One aspect of life at the University of Michigan people who go there know they'll have to put up with is the cold winter weather. In thinking about the coldest days I could remember, I'm highly confident that the most severe weather occurred exactly 20 years ago to this day.

January 20, 1985 was a Sunday, a Super Bowl Sunday, in fact. It was also, of course, a presidential inauguration day, for Reagan's second term (more on that later). The combination of these two major national events makes the date very memorable.

The Ann Arbor weather that day, as I recall, was around -40°F with the wind chill factor. And windy it was! Being out in that weather was literally painful to my exposed skin.

Two grad students hosted a Super Bowl party at their apartment. I lived in the graduate dorms on North Campus that year (my first year) and the party was at an apartment complex south of campus near the Briarwood Mall, so I got a ride from someone.
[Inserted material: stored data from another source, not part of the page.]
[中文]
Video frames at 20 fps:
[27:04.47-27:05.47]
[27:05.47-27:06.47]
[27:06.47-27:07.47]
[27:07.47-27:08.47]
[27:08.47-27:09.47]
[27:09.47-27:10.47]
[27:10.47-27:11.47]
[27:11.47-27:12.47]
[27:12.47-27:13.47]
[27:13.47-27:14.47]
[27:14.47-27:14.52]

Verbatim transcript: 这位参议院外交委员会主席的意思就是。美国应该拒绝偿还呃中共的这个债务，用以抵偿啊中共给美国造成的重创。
Other than walking for a few minutes at a time between residences and the car, I was indoors all day, but even the relatively short periods outside were highly memorable.

The bitter cold spell was not limited to the state of Michigan or even the Midwest. In fact, it went as far east and south as Washington, DC, where the inauguration was taking place. As described in a history of the second Reagan inauguration:

"Because January 20, 1985 fell on a Sunday, the public Inauguration ceremony was scheduled for Monday, January 21, 1985. Reagan was sworn in privately on January 20. Owing to record cold temperatures on January 21, 1985, however, the public Inauguration ceremony was moved indoors to the Rotunda, and became a semiprivate ceremony."
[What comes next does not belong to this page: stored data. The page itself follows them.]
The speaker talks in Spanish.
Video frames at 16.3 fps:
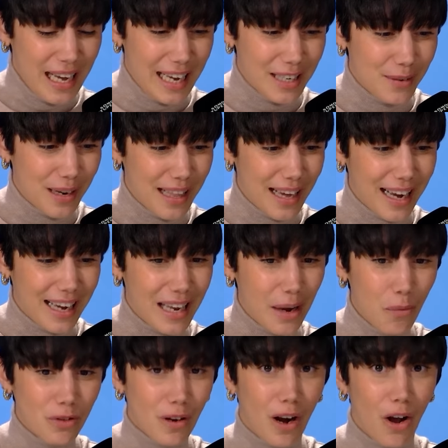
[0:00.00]
Es verdad que ya
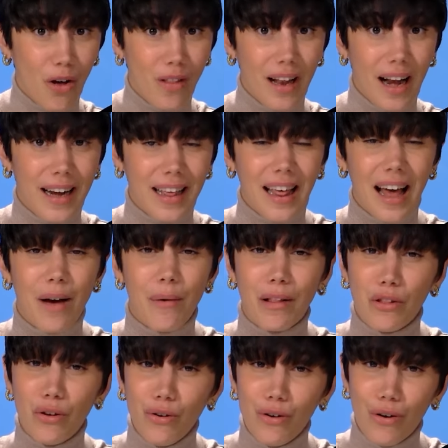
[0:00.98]
hemos hablado de la herida de
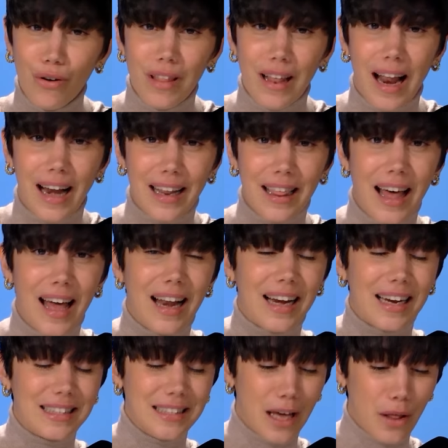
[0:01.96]
abandono, de la herida
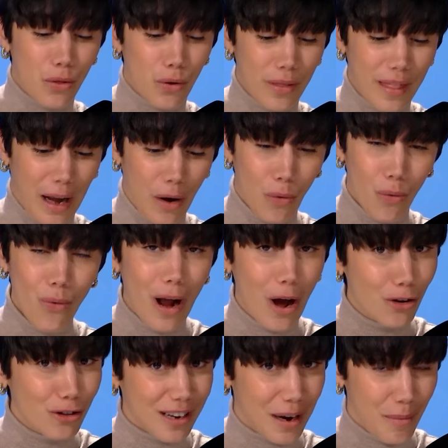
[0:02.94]
del rechazo y de
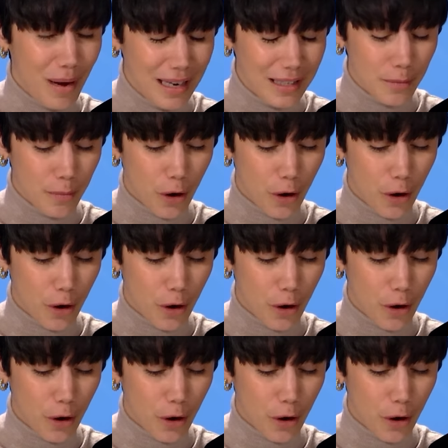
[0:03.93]
alguna otra más,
For the record, the DC temperature was reported to range from -10°F to -20°F wind chill.

For my remaining years of graduate school (ending in 1989), I lived in apartments in the Central Campus area, where virtually everywhere one would want to go was within short walking distance. During these latter years, I remember two or three other occasions where I thought, "Wow, this is really cold!," but these did not match the intensity of January 20, 1985.

I remember being told once that, ostensibly because such a high percentage of the people who need to be on campus (i.e., faculty, staff, and students) live within walking distance of the university, UM has never once cancelled classes due to inclement weather. That may be an overstatement, but I don't recall any cancellations during my five years.

I just checked the Weather Channel's Ann Arbor data (see link in upper right-hand corner) and for the present January (2005) to date, the average high temperature has been 30°F. This confirms my impression that the Super Bowl/Inauguration weekend 20 years ago was unusually cold.

Lastly, I want to add that while the weather may deter some people from going to UM, I was one of three Californians in my entering social psychology graduate cohort and there were additional Californians in other years (and even one person from Hawaii, Eric Lang).